Veuillez croire, monsieur le Rédacteur en chef, à tous mes sentiments distingués. 8

Francis Magnard ne prit pas la peine de publier cette lettre, qui aurait permis à ses lecteurs de juger par eux-mêmes des intentions de la romancière. Celles-ci peuvent paraître louables au prime abord, et l’on peut comprendre qu’elle n’ait charitablement pas voulu que Belot et Maizeroy soient à nouveau « malmenés ». Mais il convient de noter que, à aucun moment, elle ne revient sur le fait qu’elle n’ait pas mentionné la date de la première parution de cette critique ni n’ait expliqué la suppression de ses quatre premières lignes. Loin d’exprimer la « gentillesse » de Peyrebrune, ces omissions visent au contraire à effacer tout indice temporel permettant au public d’identifier l’origine de cet article.
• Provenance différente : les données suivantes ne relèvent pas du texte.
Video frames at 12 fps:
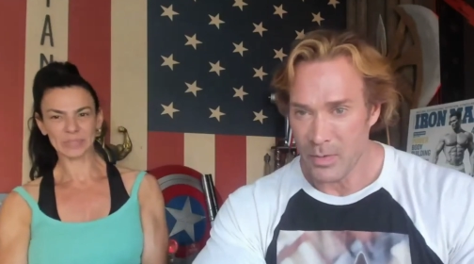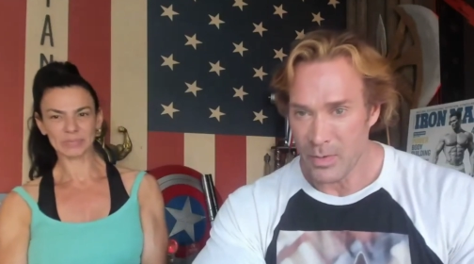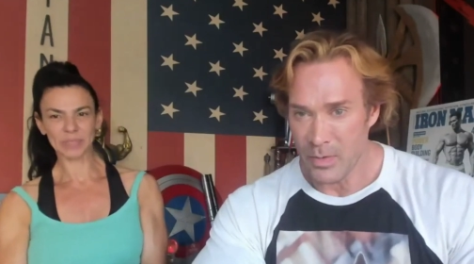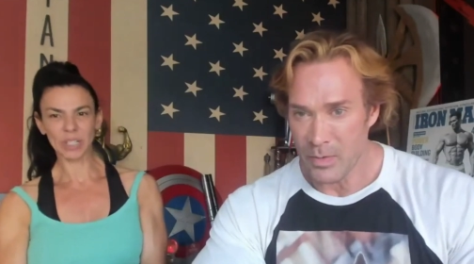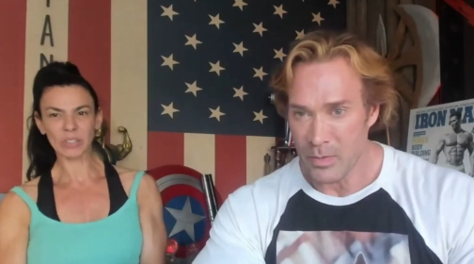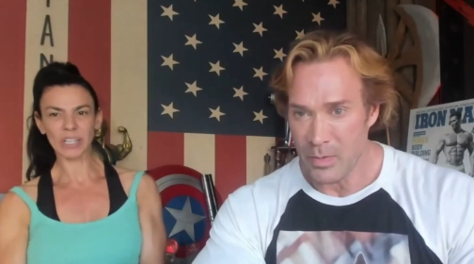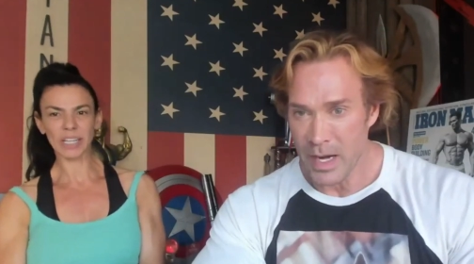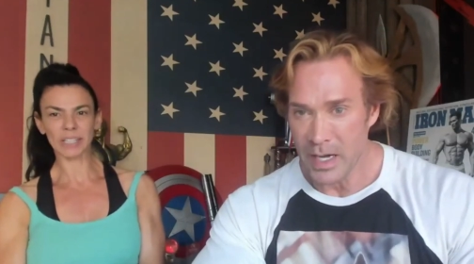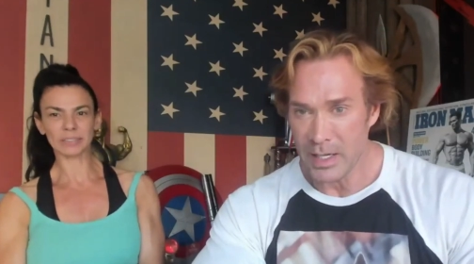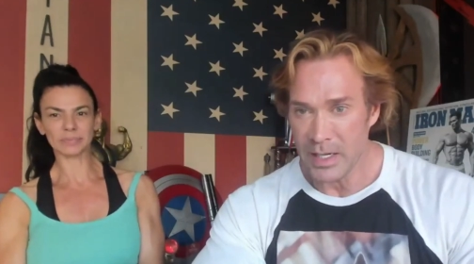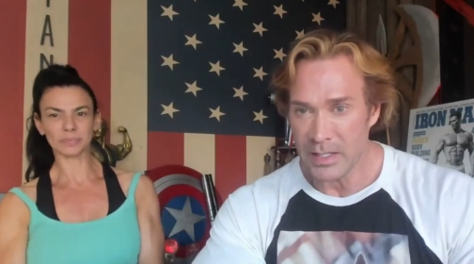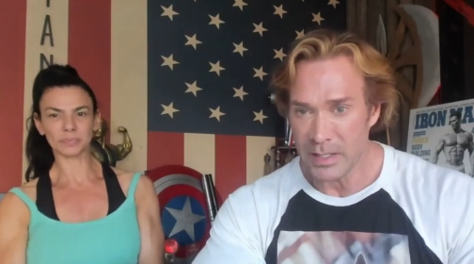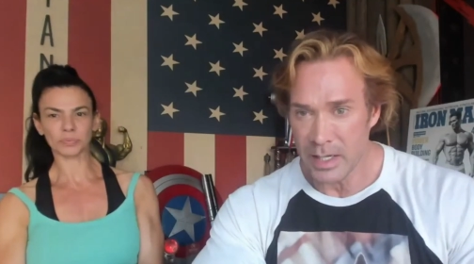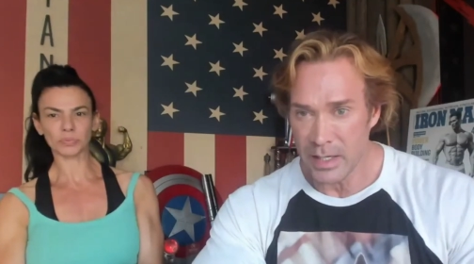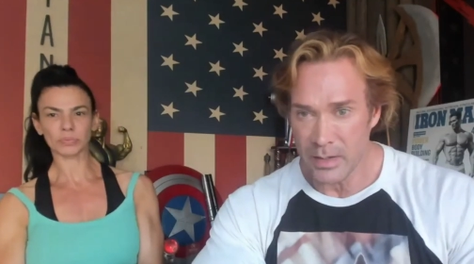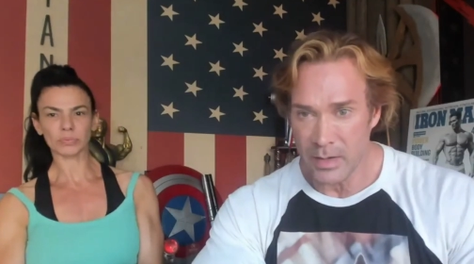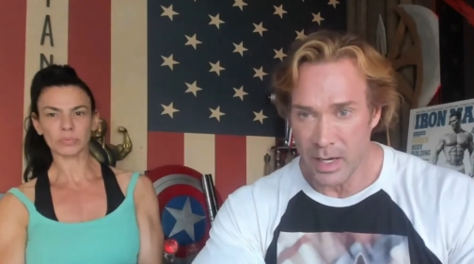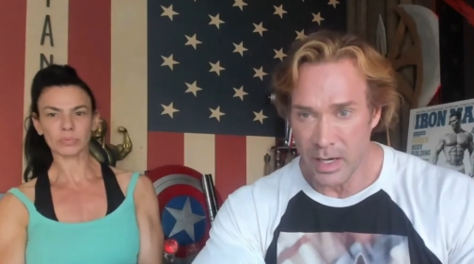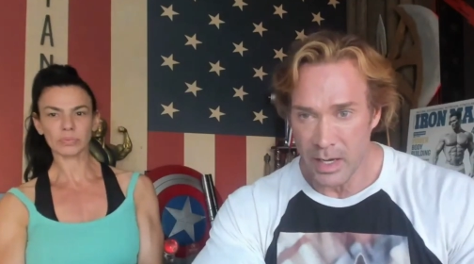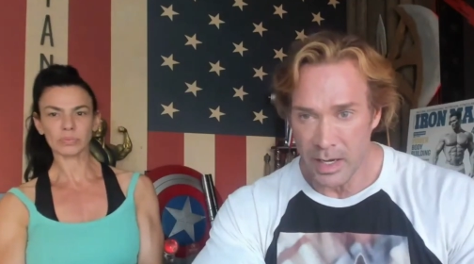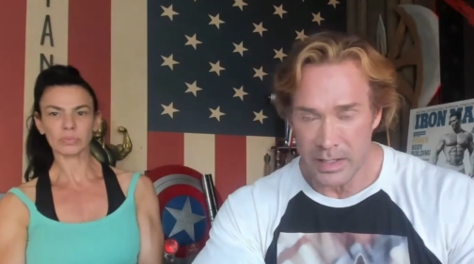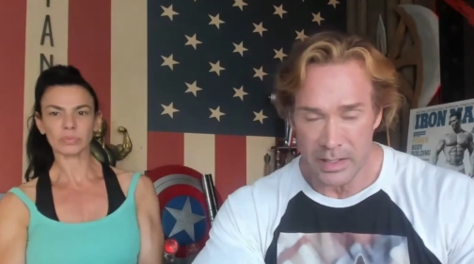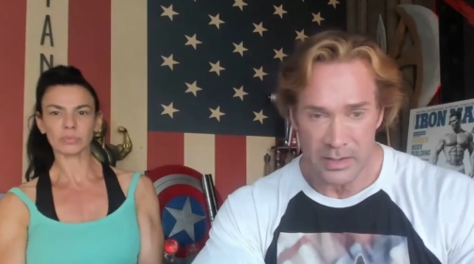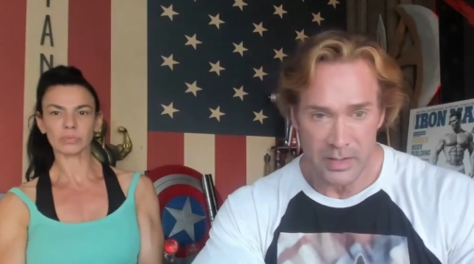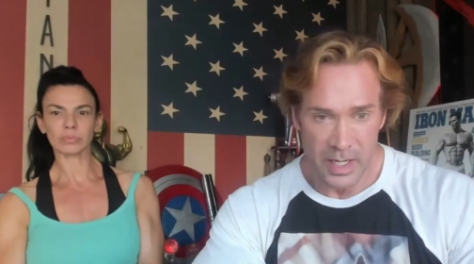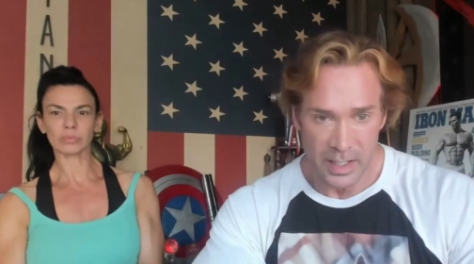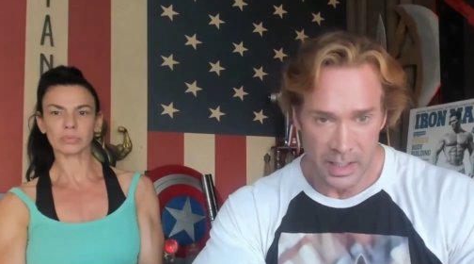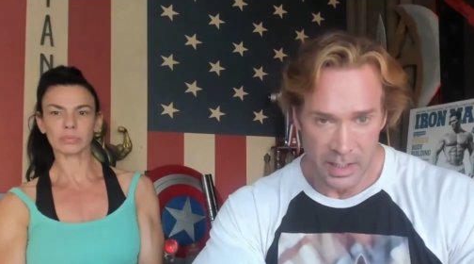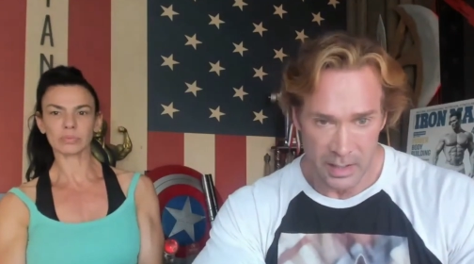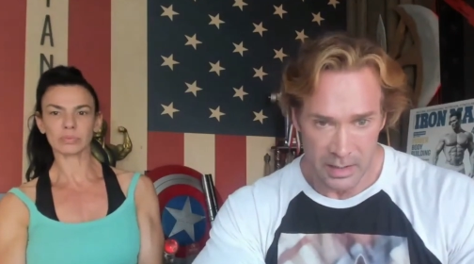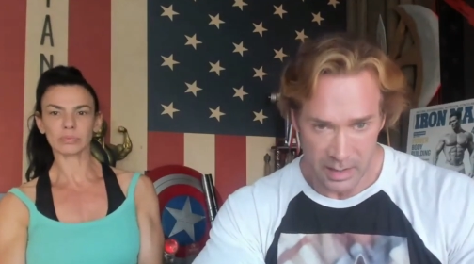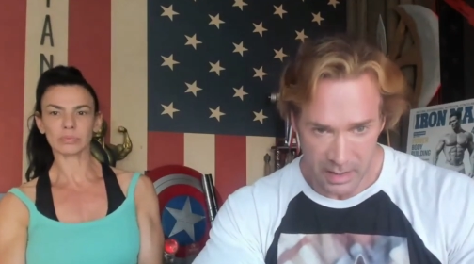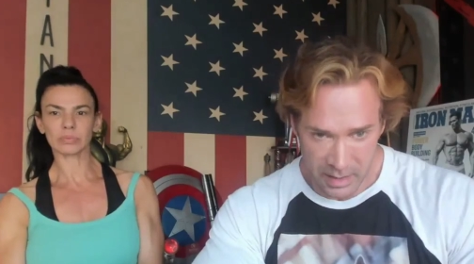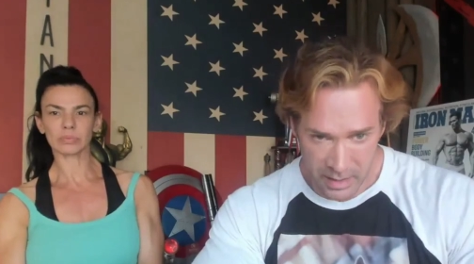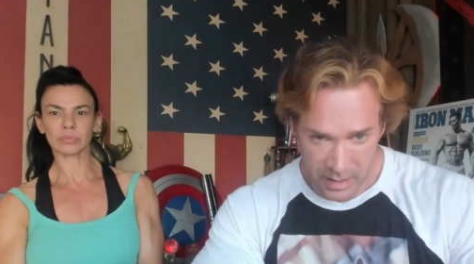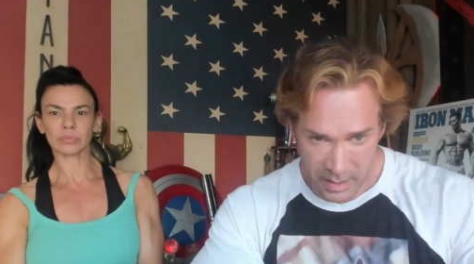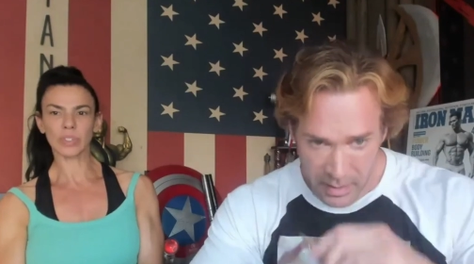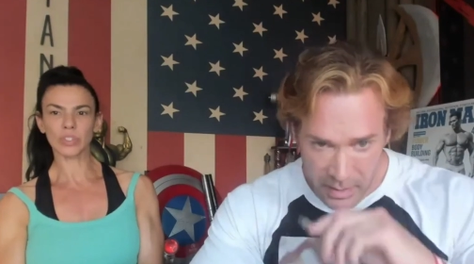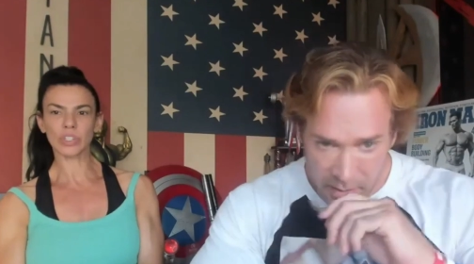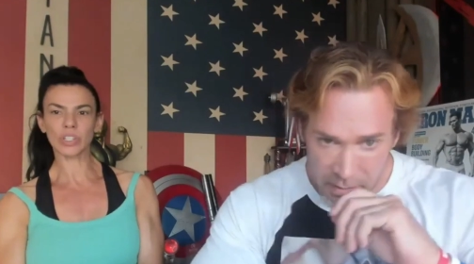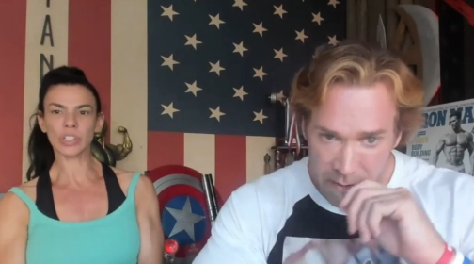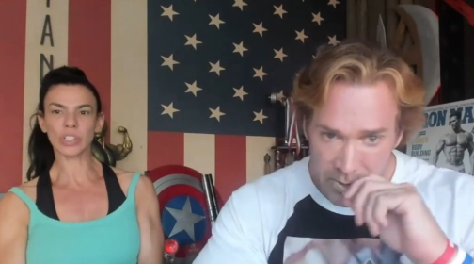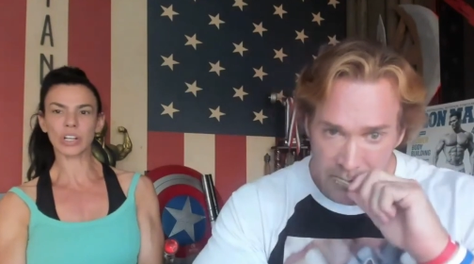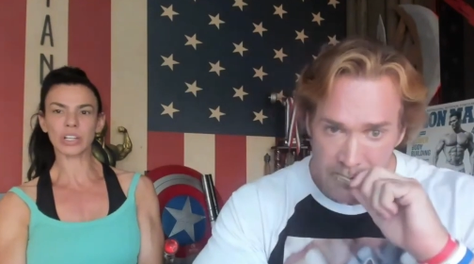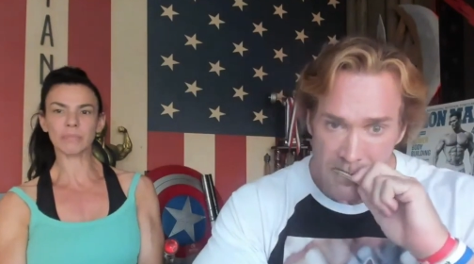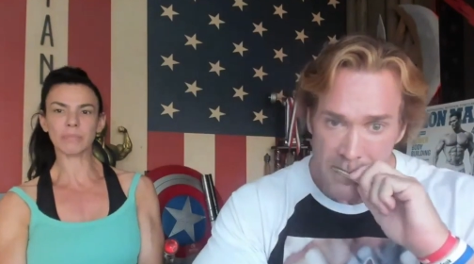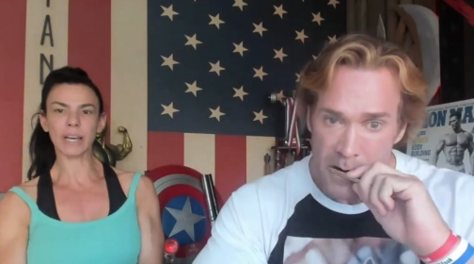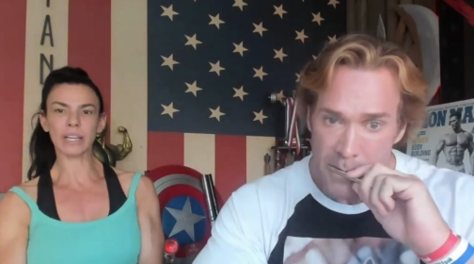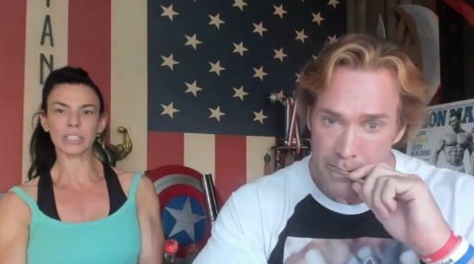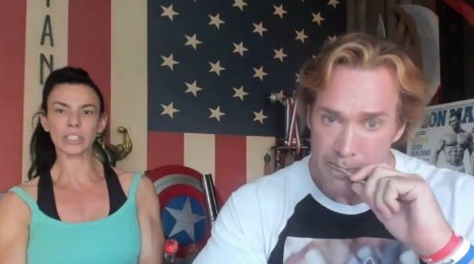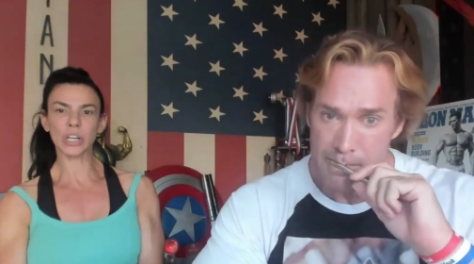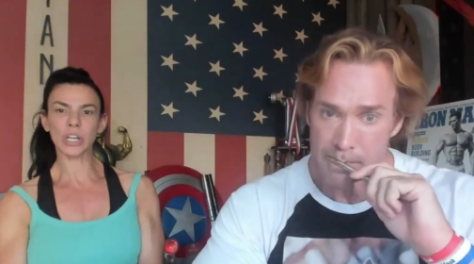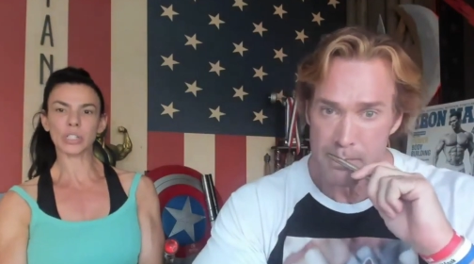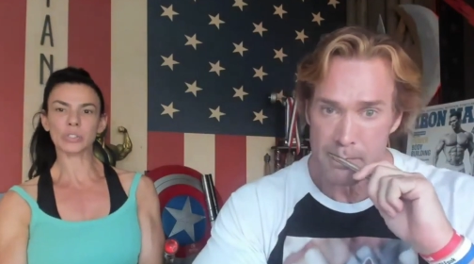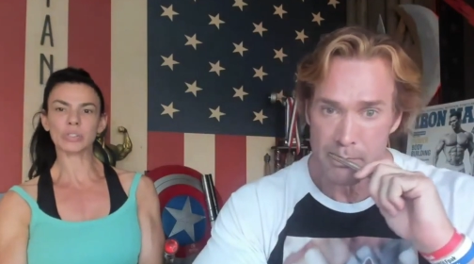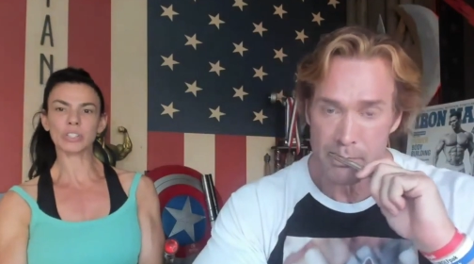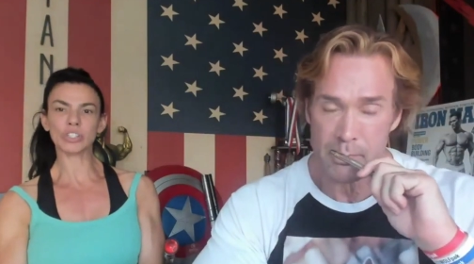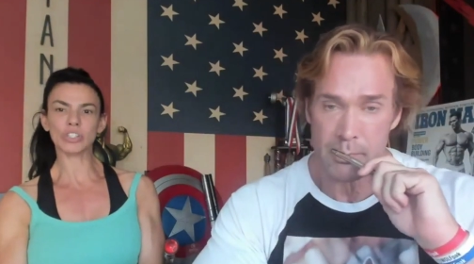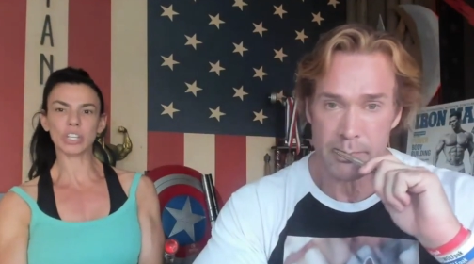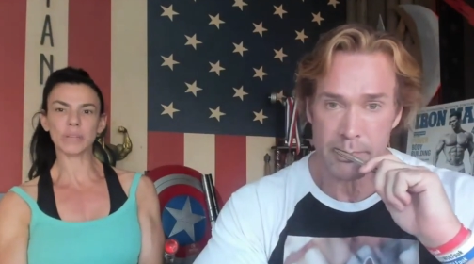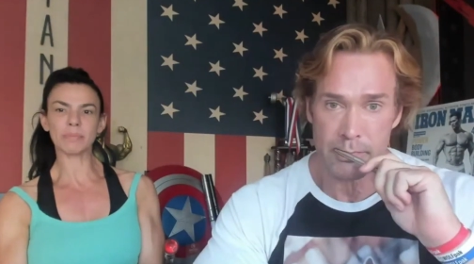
Speaker 1: Okay. Randy said, I didn't check in. Just starting back to the gym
Les titres cités de Bourget et d’Hervieu auraient pu mettre un lecteur averti sur la piste, tout comme l’évocation de Belot et de Maizeroy, auteurs alors passés de mode en 1888.

Si Mirbeau a bien compris que sa consœur avait volontairement manipulé sa critique, il s’est, en revanche, trompé quant à ses intentions. Celle-ci ne cherchait pas tant à laisser croire qu’il l’avait écrite sur commande qu’à donner l’impression qu’il venait juste de l’écrire. Une manière peu élégante de rafraîchir l’enthousiasme qu’avait eu Mirbeau à la première lecture de Victoire le Rouge. En se parant ainsi de son nom, figure influente de la scène littéraire parisienne, Peyrebrune entendait donc susciter un regain d’intérêt pour son roman. Nous ne savons pas si Mirbeau lui pardonna, ni même s’il eut connaissance de ce courrier.

Nelly SANCHEZ

8 Cette lettre inédite est conservée à la Bibliothèque municipale de Périgueux (Fonds Georges de Peyrebrune).